Showing Resolve in January
If one of your New Year resolutions is to take a fresh look at finances and legal affairs, our advice is to ‘keep it simple’.
In these turbulent times, with pension reforms and changing tax rules, it has never been so important to plan ahead and keep matters under review.
An expert advisor can provide the best professional advice for you and your loved ones.
Among the measures to consider is a new additional inheritance tax allowance for married couples who own their own house and wish to leave it to their children or grandchildren.
Coming into force in April 2017, it is a fiendishly complicated allowance to work out but one way to help your Executors is to make sure your Will is up to date and that you have good record keeping.

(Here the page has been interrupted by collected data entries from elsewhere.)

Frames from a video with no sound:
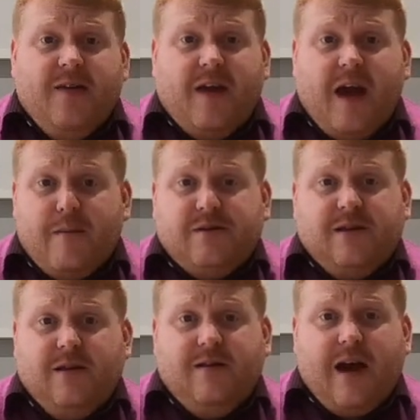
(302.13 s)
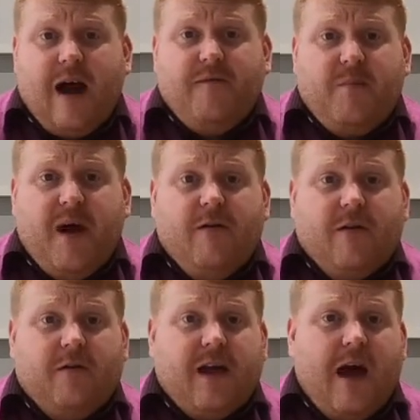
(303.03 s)
they absolutely have a
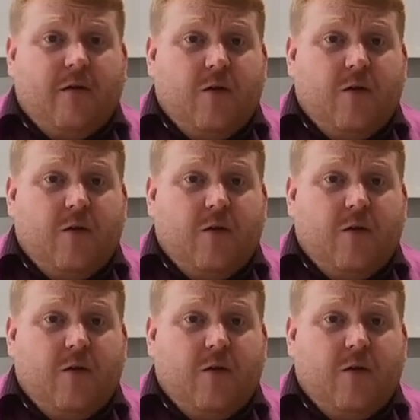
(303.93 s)
bearing on how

In particular, Executors will need to know the sale proceeds and the whereabouts of any properties you may have sold during your lifetime. Make sure you also keep details of your spouse’s estate if they have died before you, so that your Executors can claim an inheritance tax ‘transferable nil rate band’ if necessary.
There is a place for ‘trusts’ in some Wills, depending on what assets you own and the circumstances of your beneficiaries. However, for tax purposes, it usually makes sense to have a straightforward Will drawn up by a professional.
Deeds of Variation are a useful mechanism for retrospectively amending a person’s Will for tax, or indeed other purposes. So if you have been lucky enough to inherit some money but wish to pass this onto your children, a Deed of Variation is the most tax effective way to do this.
Coming up to the end of the tax year in April, you should also be aware of the inheritance tax gift rules which allow you to give away up to £3,000 tax free as well as £250 to as many people as you like with no inheritance tax consequences. In addition there is the useful, but under used, ‘gifts out of excess income’ inheritance tax allowance.
You should also make sure you have up to date Lasting Powers of Attorney in place so that should you have an accident or become ill, someone else you trust can step in to deal with any financial, medical or welfare decisions.
So keep things simple and up to date for the benefit of you and your loved ones, and make sure you take expert professional advice to take advantage of all the complicated tax benefits that are available.